Telefónica hopes to get the first round of devices in users' hands before the end of 2012 in regions of the world where current smartphones are too expensive for most people. But Telefónica's experiment should also give us a better idea of just how well B2G works and whether a smartphone maker would be willing to bring B2G phones to the more lucrative U.S. market.
Other major firms are also supporting the B2G project, including Adobe, Deutsche Telekom and Qualcomm.
Here are answers to nine questions about the project.
What is Boot To Gecko (B2G)?
What is Telefónica doing?
Telefónica is focused on integrating B2G with the Linux kernel, as well as providing the user experience.
How Will B2G-based phones work?
These smartphones will have built-in HTML5 code for all functions, and third-party apps will be entirely web-based. All of the phone's native device capabilities will be accessible using HTML5, so web apps won't lack for functionality.
Any word on specs?
The only thing we know for sure is that the OWDs will be using a Qualcomm chipset commonly found in Android devices.
Are OWDs Android-based?
No. B2G and Android share the same Linux kernel and several other software libraries, but the two devices will not be interoperable.

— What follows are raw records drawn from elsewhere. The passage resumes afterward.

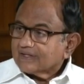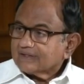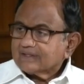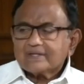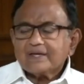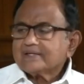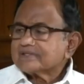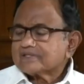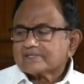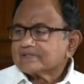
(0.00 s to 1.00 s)
the
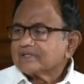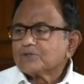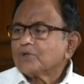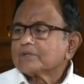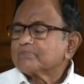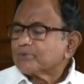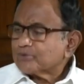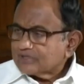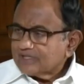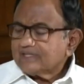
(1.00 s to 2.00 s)
case did not
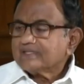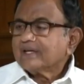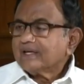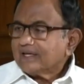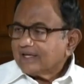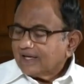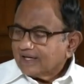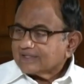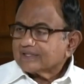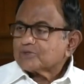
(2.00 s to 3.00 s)
proceed
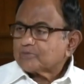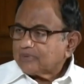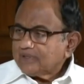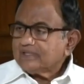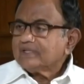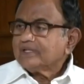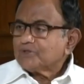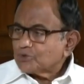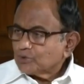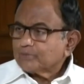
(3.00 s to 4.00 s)
at a speed it
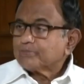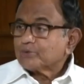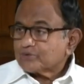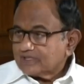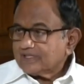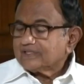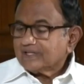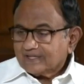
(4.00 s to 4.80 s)
should proceed,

How much will these devices cost?
No pricing details have been announced, but Telefónica is predicting that its OWDs can be sold significantly cheaper than current smartphones. The core of Telefónica's devices is Mozilla's B2G, which is based on Web technologies, and little else. B2G-based phones are not supposed to have the processing overhead that other mobile systems have. That means, according to Telefónica, you can run B2G on lesser hardware than, say, an iPhone 4S or the newly announced quad-core HTC One X, without sacrificing speed or responsiveness.

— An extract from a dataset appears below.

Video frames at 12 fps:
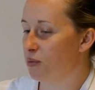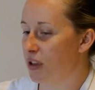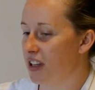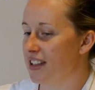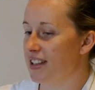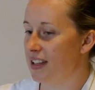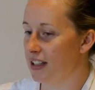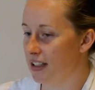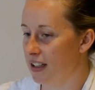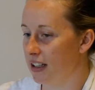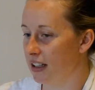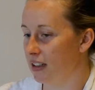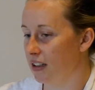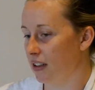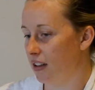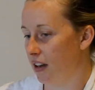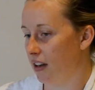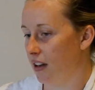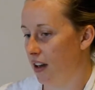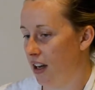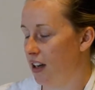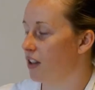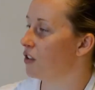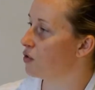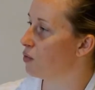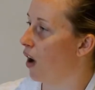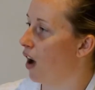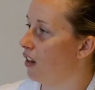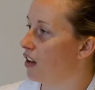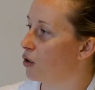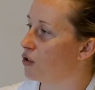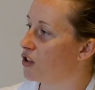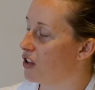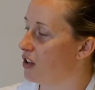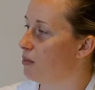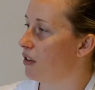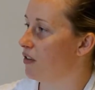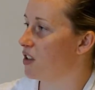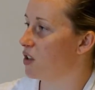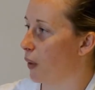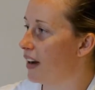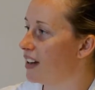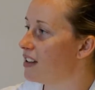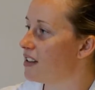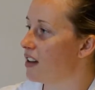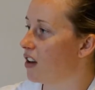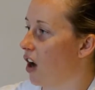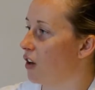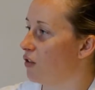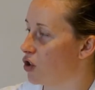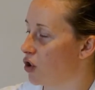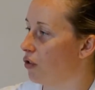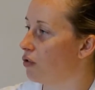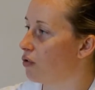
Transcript: with the acidity in it as well, and also a bit of the sweetness, it kind of shone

Who's going to build the first OWDs?
It's not clear. There are supposedly ongoing talks with several OEMs, but there's no official word on any manufacturers.

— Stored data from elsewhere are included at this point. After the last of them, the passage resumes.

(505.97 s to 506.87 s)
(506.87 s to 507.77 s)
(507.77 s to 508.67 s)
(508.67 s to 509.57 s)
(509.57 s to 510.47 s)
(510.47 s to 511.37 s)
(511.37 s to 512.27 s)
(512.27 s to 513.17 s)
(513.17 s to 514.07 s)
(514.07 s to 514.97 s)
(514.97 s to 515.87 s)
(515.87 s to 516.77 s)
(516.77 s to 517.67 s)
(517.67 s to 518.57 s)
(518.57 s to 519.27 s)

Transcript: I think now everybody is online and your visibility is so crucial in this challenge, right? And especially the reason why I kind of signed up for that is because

What's the future for B2G?
Mozilla is hoping to get B2G technologies standardized by the WorldWide Web Consortium, the main web standards organization. That means other device and software makers could also implement Mozilla's technologies into future devices.
Will this affect the U.S. market?
It appears OWD phones will be targeted at regions where current smartphones are too expensive for most people. But that doesn't mean that a B2G device won't appear in the U.S. at some point. Ultimately, Mozilla's hope is that B2G can break the "stranglehold of proprietary technologies over the mobile devices world." It's unlikely you could break that stranglehold without influencing the U.S. market.